Aberrant DNA modification profiles in embryonic stem cells lacking polycomb repressive complexes
Item statusRestricted Access
Embargo end date31/12/2100
Transcriptional repression is maintained by many molecular processes, including DNA methylation and polycomb repression. These two systems are both associated with chromatin modification at the promoters of silent genes, and are both essential for mammalian development. Previous work has shown that DNMT proteins are required for correct targeting of polycomb repressive complexes (PRCs).

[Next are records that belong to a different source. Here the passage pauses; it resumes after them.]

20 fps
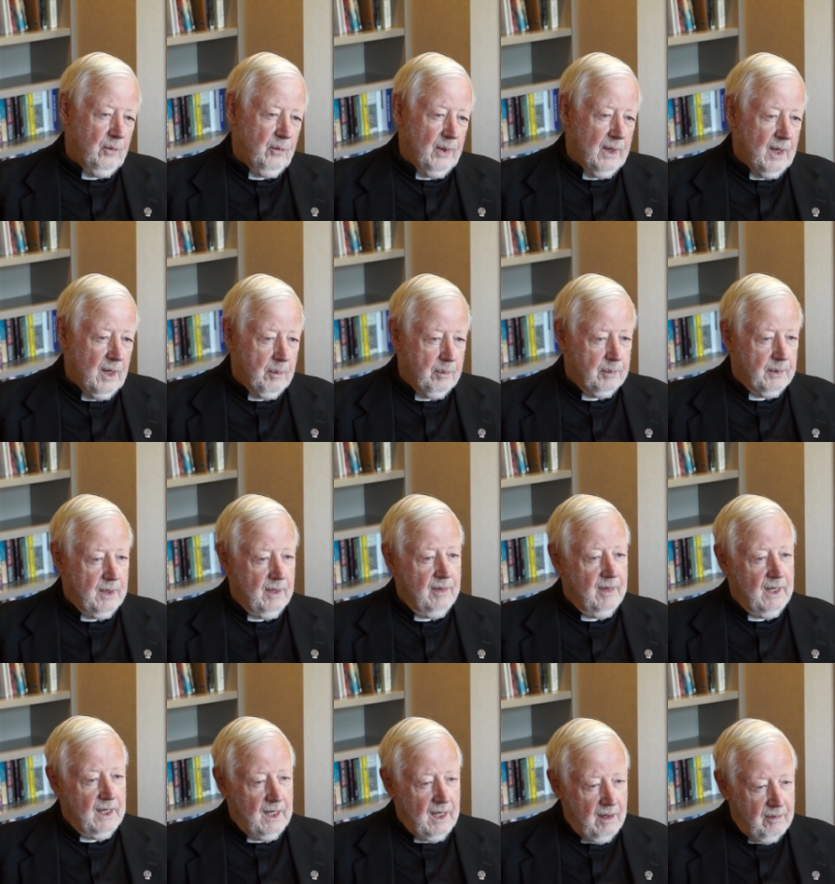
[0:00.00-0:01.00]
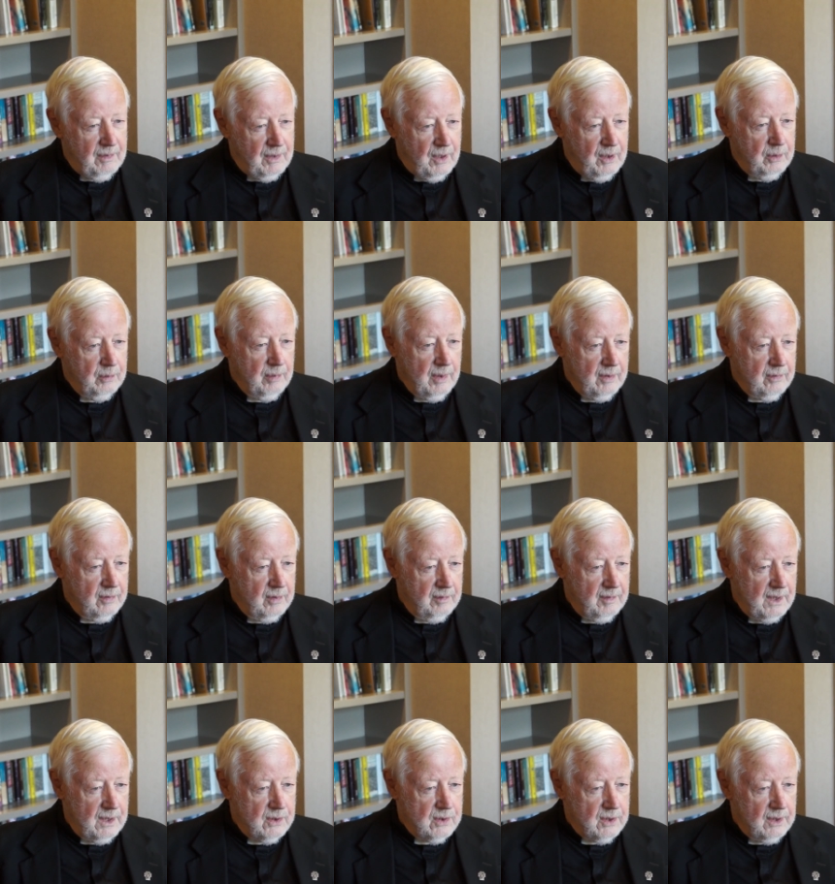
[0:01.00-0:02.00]
went up to the Navajo
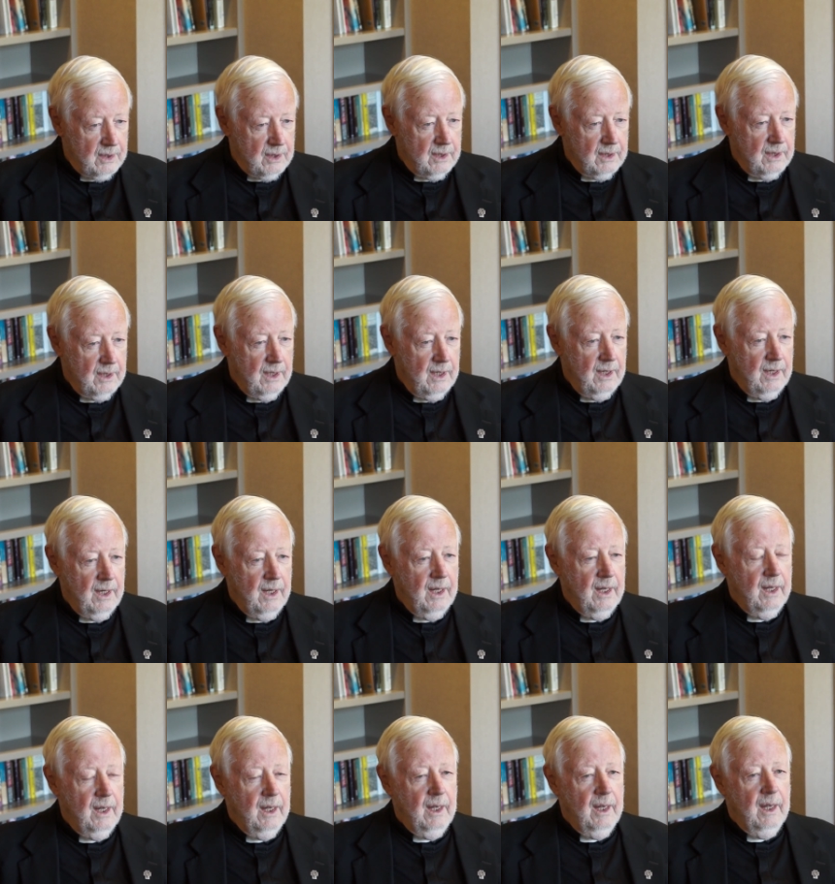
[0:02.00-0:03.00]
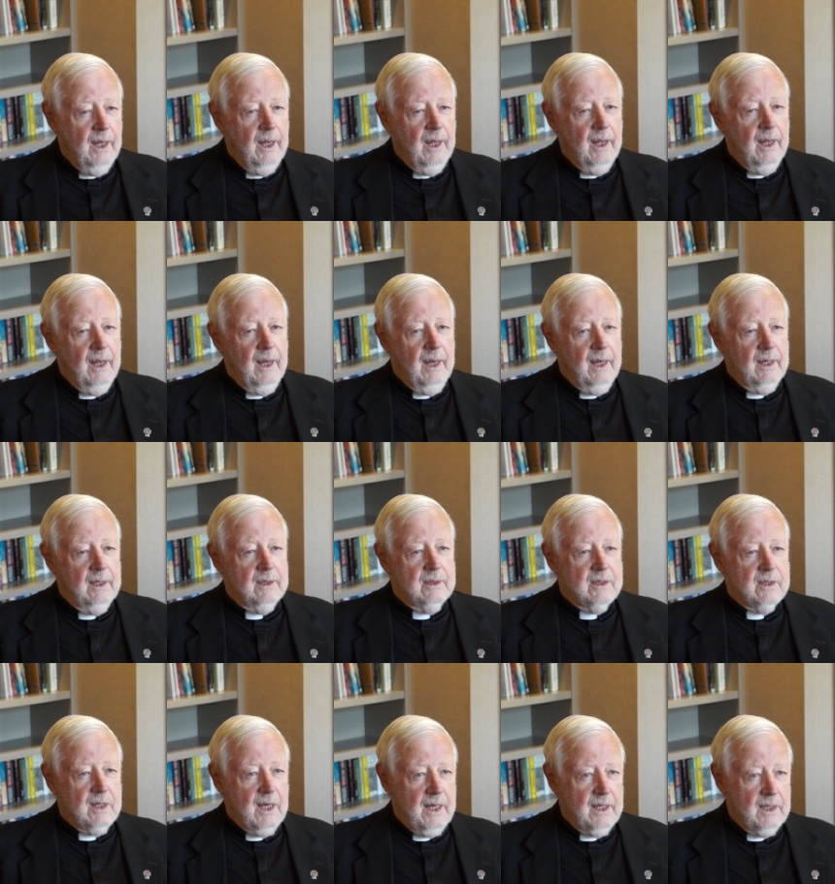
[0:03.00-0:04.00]
reservation and
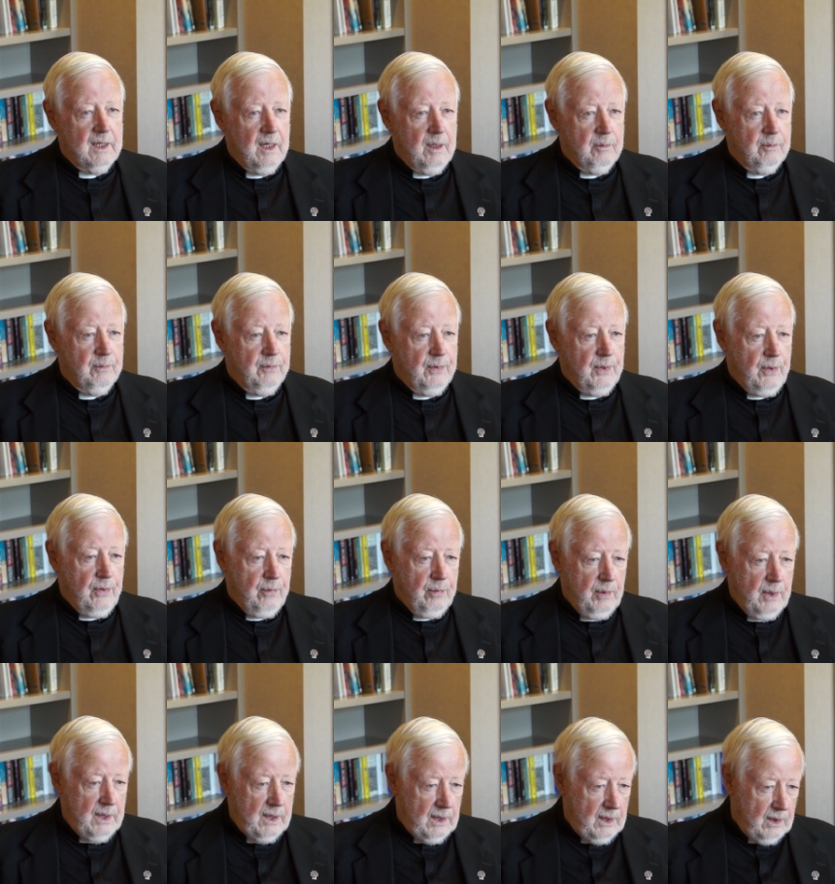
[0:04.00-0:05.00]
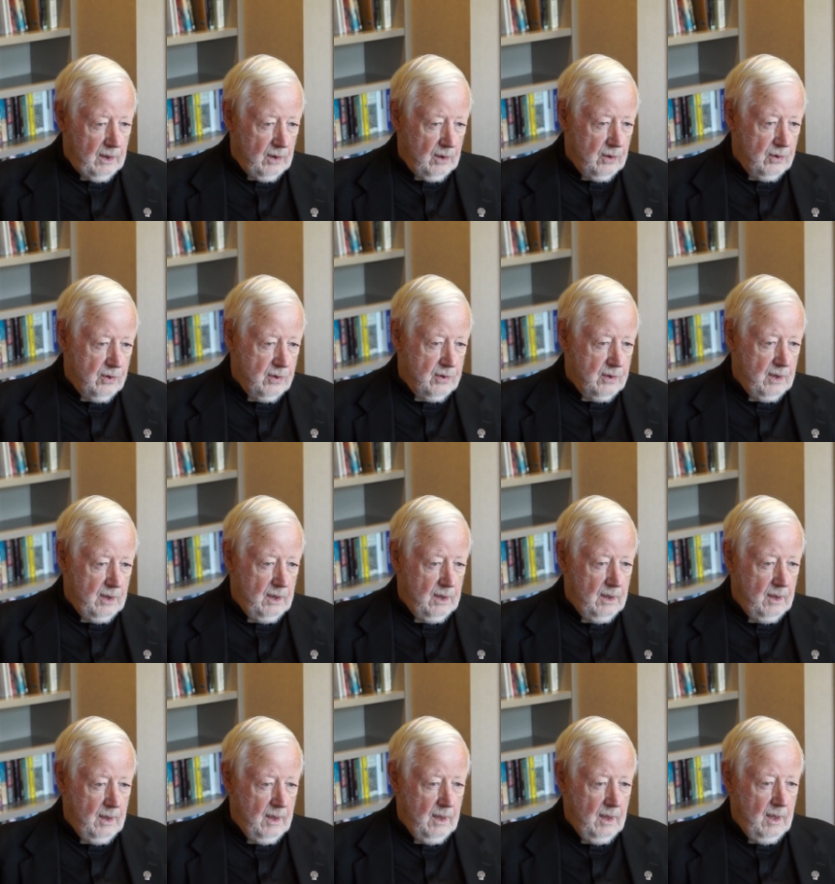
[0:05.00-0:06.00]
signed up for 3 years,
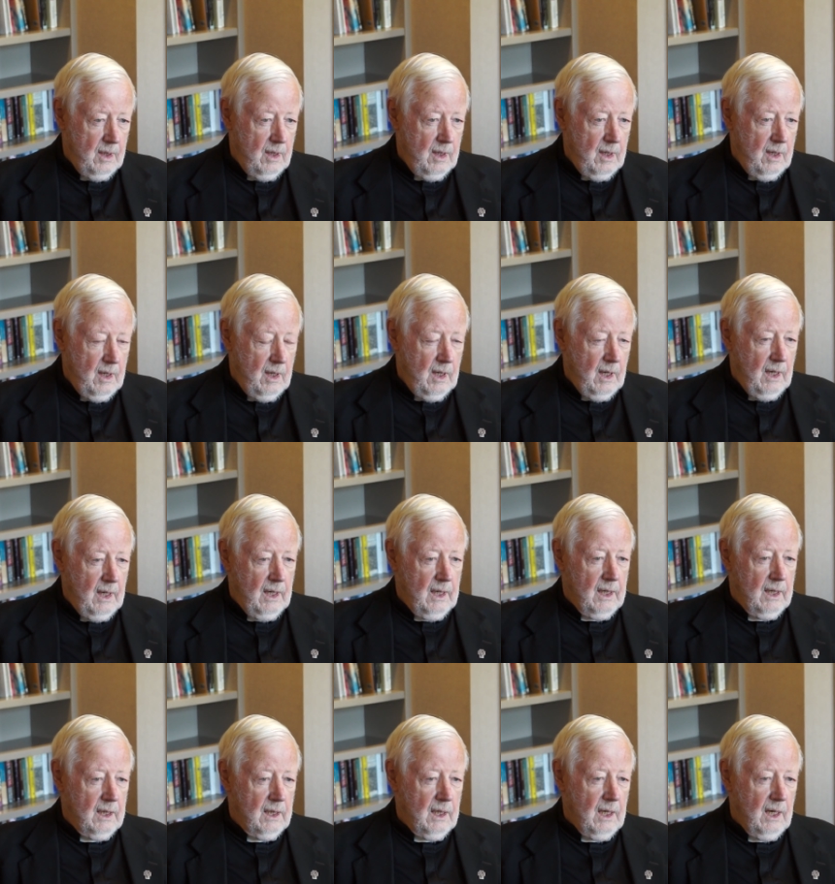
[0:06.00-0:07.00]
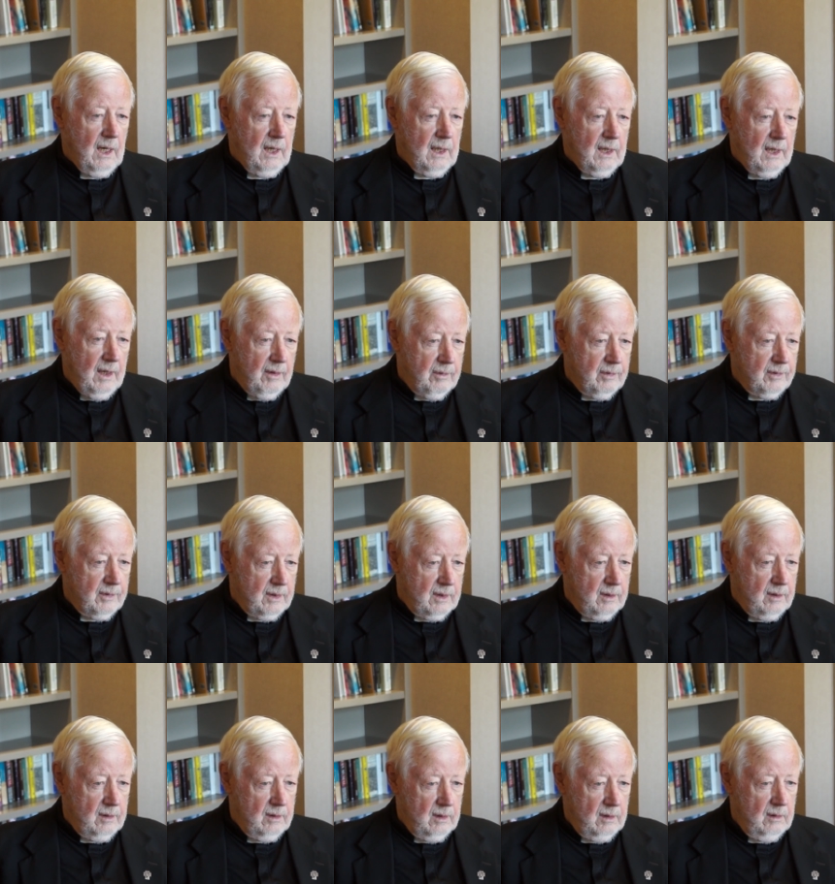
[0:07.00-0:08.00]
and I
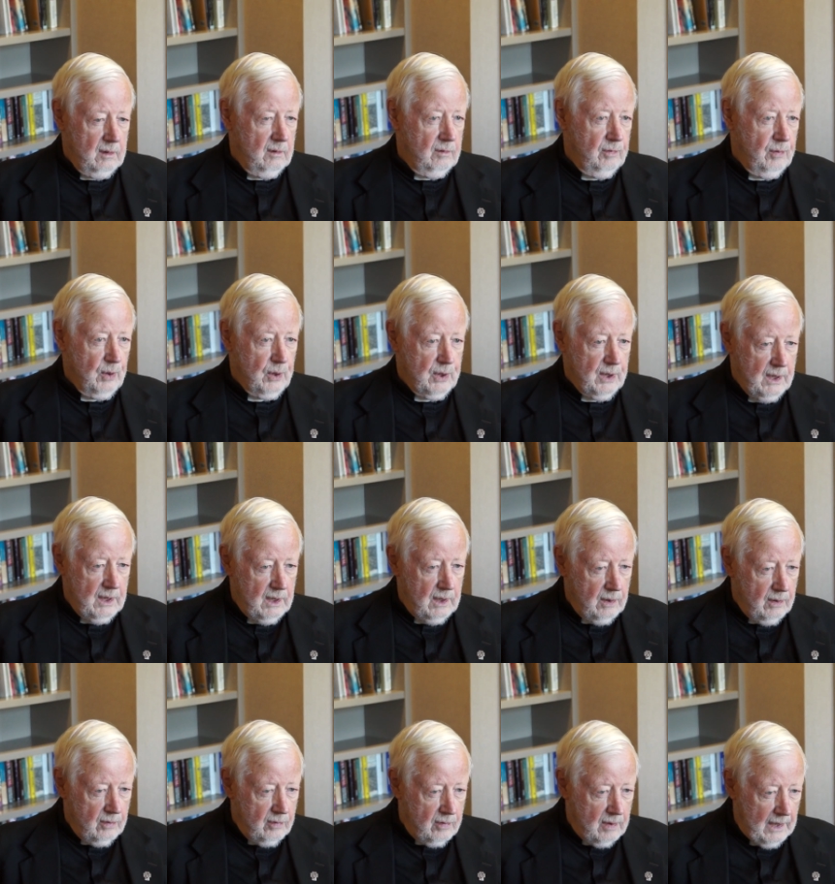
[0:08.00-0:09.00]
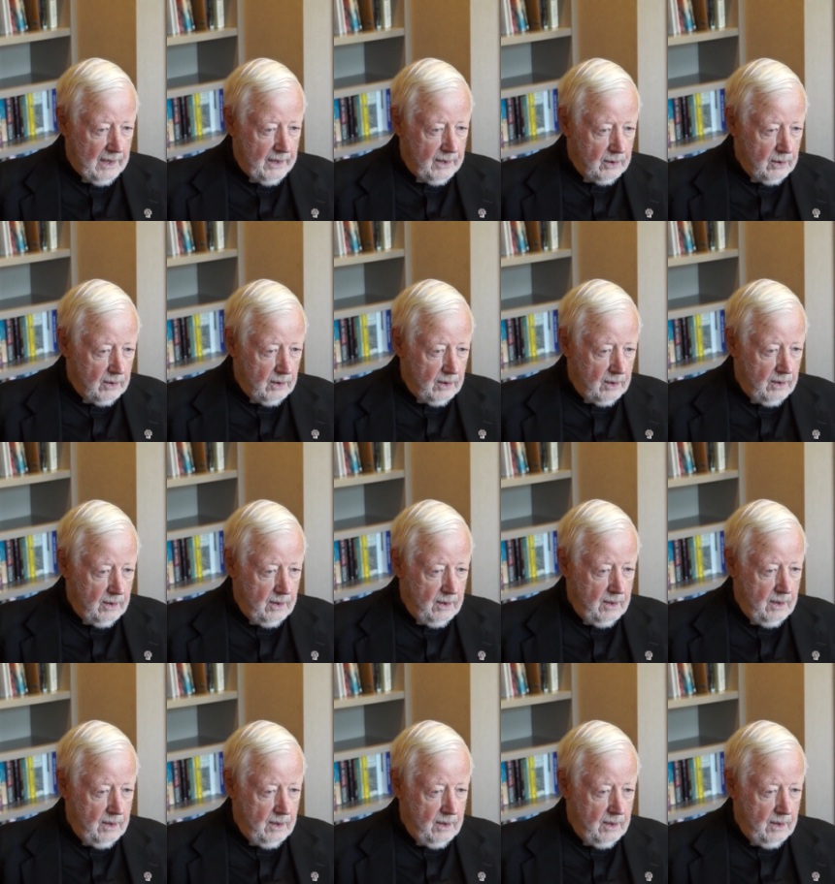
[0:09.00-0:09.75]
left 14 years later.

In this thesis, I investigate whether targeting of DNA modification has a reciprocal dependence on the polycomb machinery by mapping DNA modification in wild-type and PRC-mutant ES cells (Ring1B null, EED null, and Ring1B/EED duble null). I find that the loss of PRCs results in increased DNA modification at sites normally targeted by de novo DNA methyltransferase which lose H3K4 methylation upon PRC removal. This increased DNA modificaiton is associated with increased gene expression when found at CpG island shores of genes marked by the PRC-mediated histone modifications H3K27me3 and H2AK119ub, but not genes lacking these marks. Gene misregulation may be further linked to DNA modification changes by increased DNA modification at enhancers. While loss of either Ring1B or EED led primarily to increases in DNA modification at regions dependant on DNMT3A/DNMT3B, the combined loss of Ring1B and EED results in widespread loss of DNA modification at sites more dependent on DNMT1 activity. This thesis suggests an interplay between PRCs and DNA modification placement which is relevant to the cntrol of gene expression.